Synthèse sur les peuples et cités gauloises.
Vivifiée par les nombreux acquis récents de la recherche archéologique, l’historiographie gauloise s’est enrichie, ces dernières années, d’un solide bouquet d’études de référence. Spécialiste des oppida celtiques, Stephan Fichtl, professeur d’archéologie à l’Université François-Rabelais de Tours, est l’un des auteurs qui contribuent à cet effort scientifique. Dans ce nouvel écrit, il examine avec autant de rigueur que de clarté l’état des connaissances et des hypothèses sur le découpage territorial et l’organisation politique et administrative des cités gauloises avant la conquête césarienne.

Une leçon de méthode

Longtemps dominante, la vision «Lavissienne» des ancêtres de la France a été largement déconstruite en l’espace de deux décennies, en particulier grâce aux acquis d’une archéologie de terrain particulièrement féconde. L’occupation et l’organisation de l’espace figurent en bonne place parmi les nombreuses certitudes révisées. A quelle compréhension de la territorialisation des peuples gaulois, de leur organisation politique et spatiale et de leurs rapports mutuels est-on parvenu aujourd’hui ?

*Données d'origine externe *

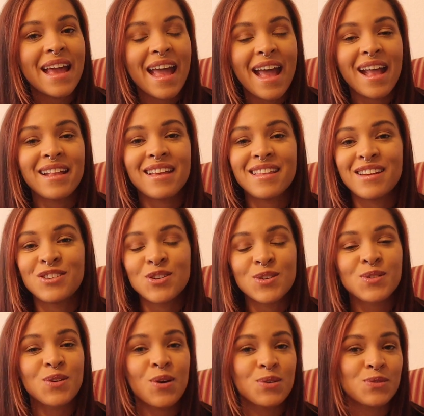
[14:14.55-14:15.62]
and it
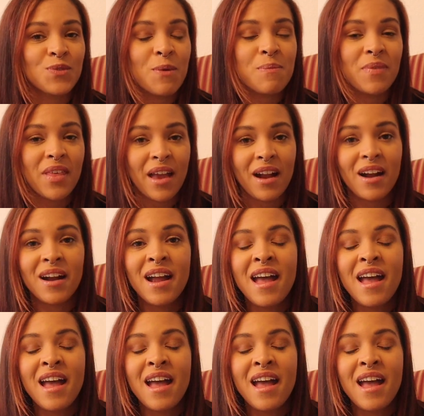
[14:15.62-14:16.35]
just goes from there.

Sur ces enjeux, Stephan Fichtl croise avec une maîtrise parfaite les données archéologiques disponibles, les peu nombreuses sources littéraires antiques subsistantes, les interprétations de la recherche ancienne et récente, avec les indices issus de la toponymie et les acquis de la numismatique et de la céramologie. Il les confronte aussi à l’étude régressive des limites administrative et religieuses postérieures ainsi qu’à l’analyse cartographique de l’espace permise par l’application de la méthode théorique des polygones de Thiessen.

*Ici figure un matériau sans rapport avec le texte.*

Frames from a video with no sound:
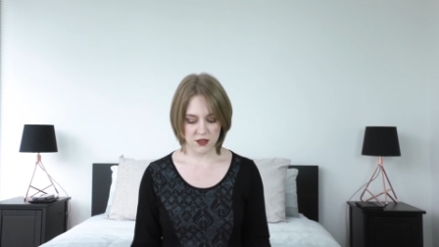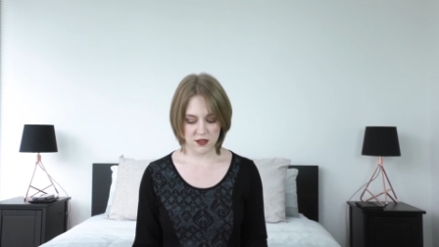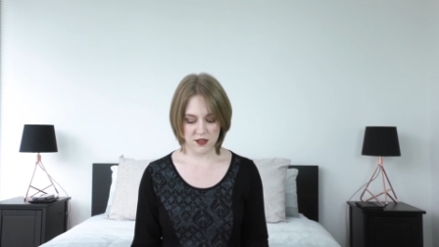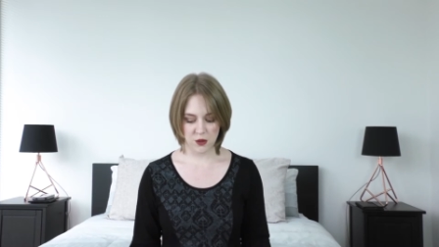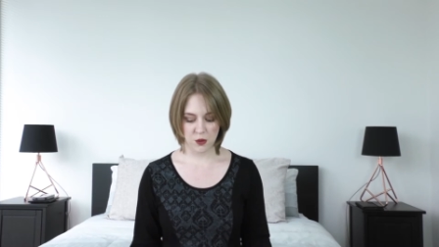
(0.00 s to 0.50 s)

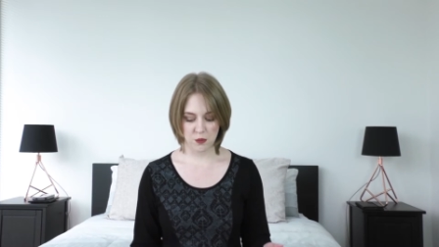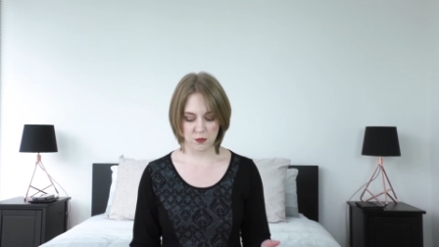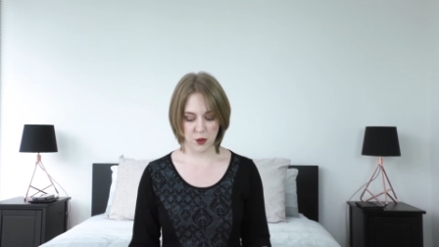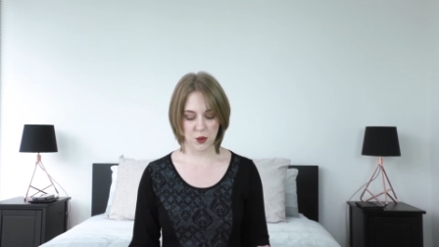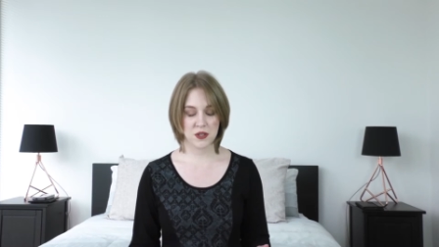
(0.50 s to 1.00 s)
So
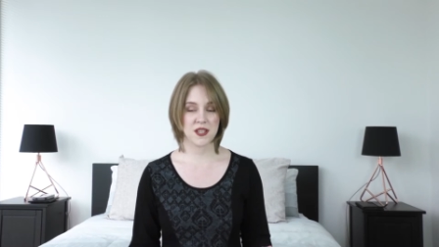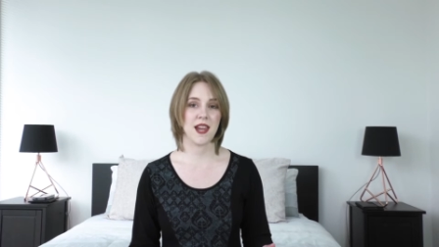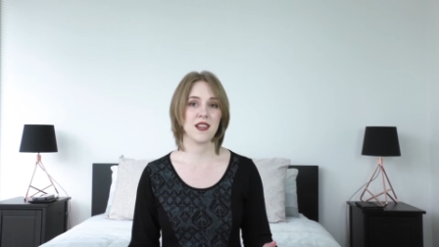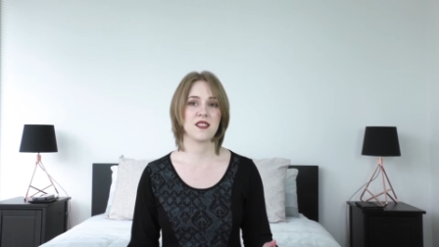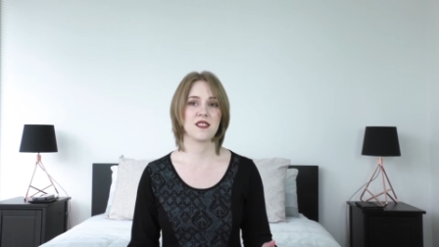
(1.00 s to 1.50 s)
both
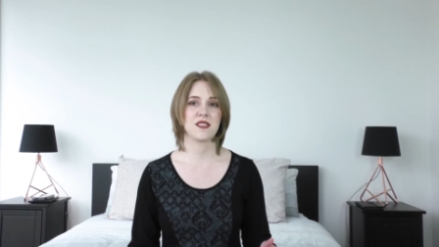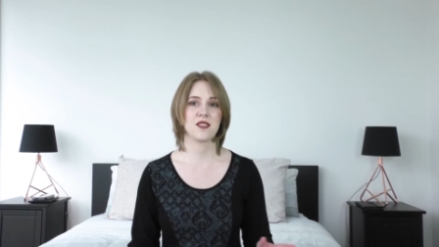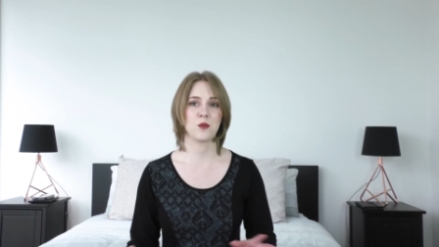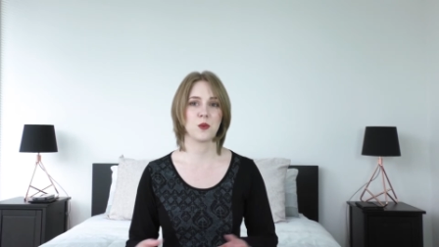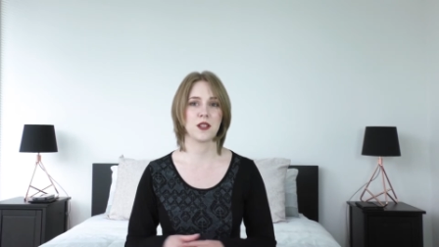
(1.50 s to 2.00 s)
tests
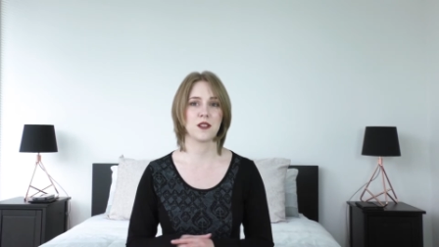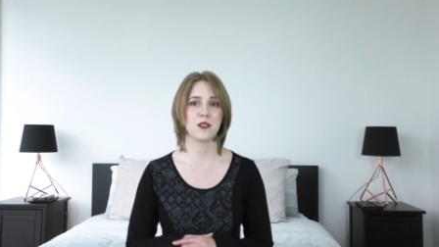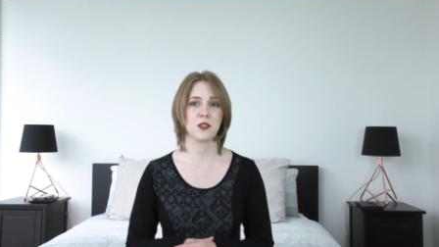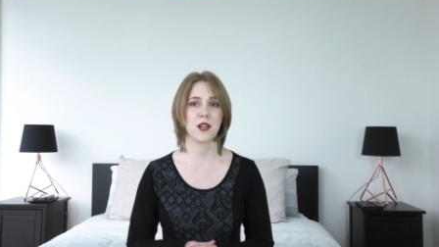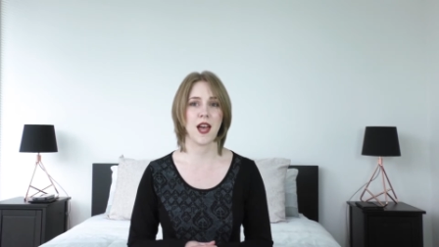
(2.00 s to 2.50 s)

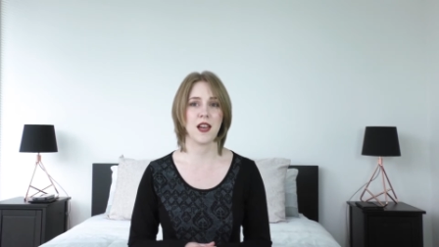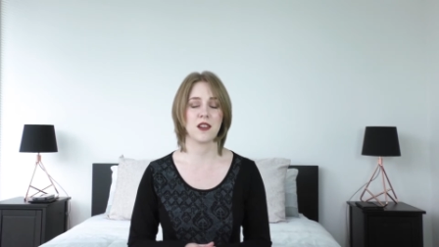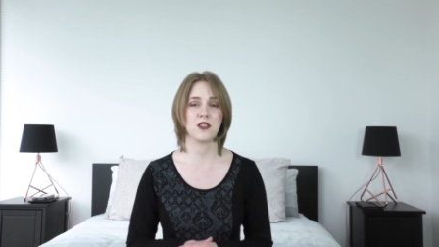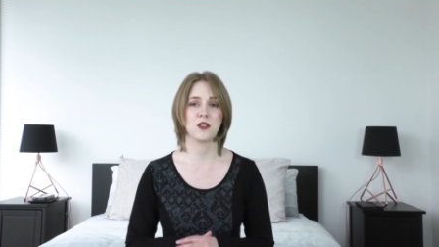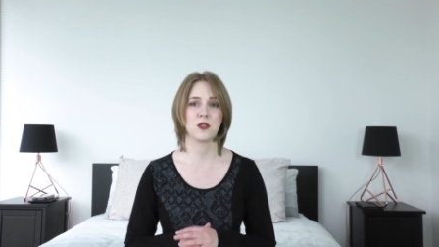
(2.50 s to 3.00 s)
will look
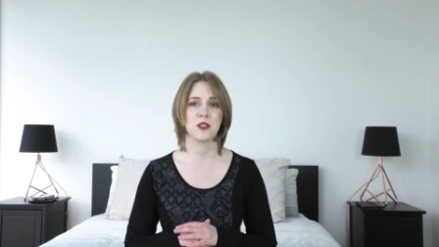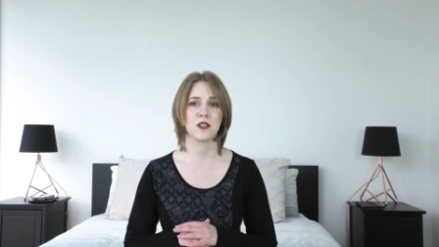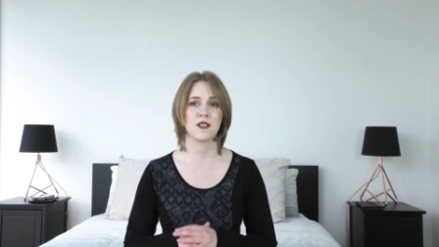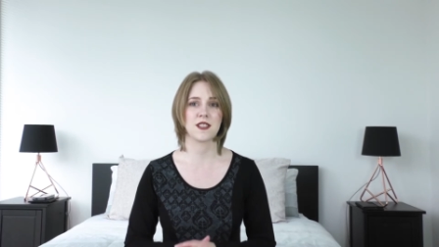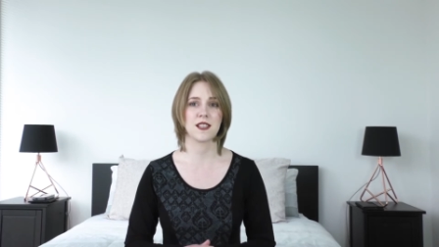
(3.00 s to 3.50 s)
at
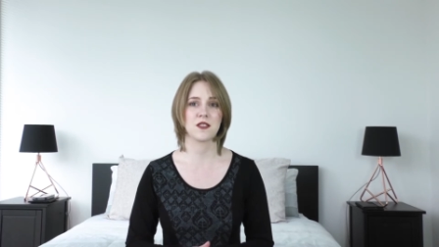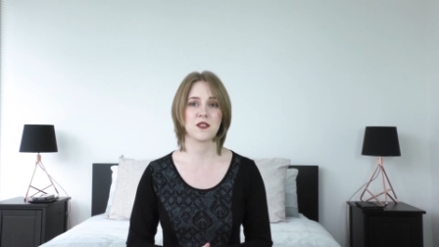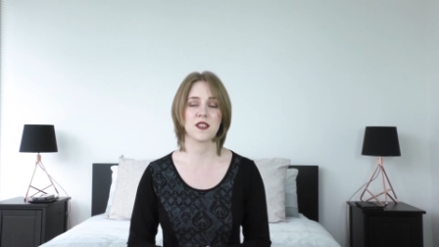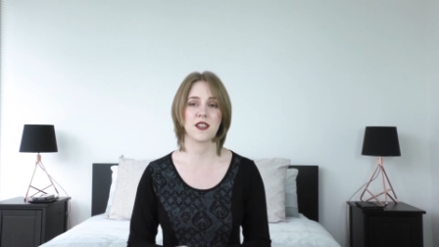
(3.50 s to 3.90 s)
your skills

Le tour d’horizon ainsi effectué ne laisse rien à désirer et démontre le caractère abouti du « modèle gaulois de la cité », en dépit des incertitudes factuelles inhérentes à l’état lacunaire des sources. Un point solide est fait sur ce que l’on sait ou suppose des limites géographiques des civitates, de leur organisation spatiale et administrative, et des fonctions de commandement imparties aux oppida et aux sanctuaires. Les relations hiérarchisées établies entre les peuples celtes durant l’ère laténienne (empires, alliances et clientèles) et les structures interceltiques sont envisagées avec la même rigueur d’approche. L’auteur sonde également la datation et les mécanismes d’apparition du modèle de de la cité en Gaule, marqués par des décalages chronologiques et régionaux.

Enfin, ce tableau d’ensemble est complété par un répertoire récapitulatif des différents peuples gaulois, classés par ensembles géographiques. Chaque entrée rassemble sous forme monographique ce que l’on connaît des origines, de l’emprise territoriale, de l’organisation politique et des allégeances du groupe humain considéré. La facilité de consultation de ce petit dictionnaire des peuples gaulois en fait une ressource très appréciable.

Une synthèse riche et réussie

Au plaisir de lecture assuré par la clarté de la démarche méthodologique et la solidité de l’érudition scientifique, s’ajoute l’agrément de la maquette : la démonstration s’appuie sur une splendide iconographie en couleur, associant un appareil cartographique magistral à un abondant ensemble de vues photographiques des principaux sites mentionnés. La qualité de ces images s’ajoute à l’absence de la moindre coquille -atout de plus en plus rare dans la production actuelle- pour souligner la qualité irréprochable du travail d’édition accompli.

Sur le fond comme dans la forme, voilà donc un volume qui mérite tous les éloges. Étudiants, enseignants et archéologues ne pourront que se réjouir de disposer désormais d’un tel outil de documentation. Cette belle synthèse de Stephan Fichtl s’inscrit ainsi, dès à présent, parmi les références nécessaires à l’histoire gauloise.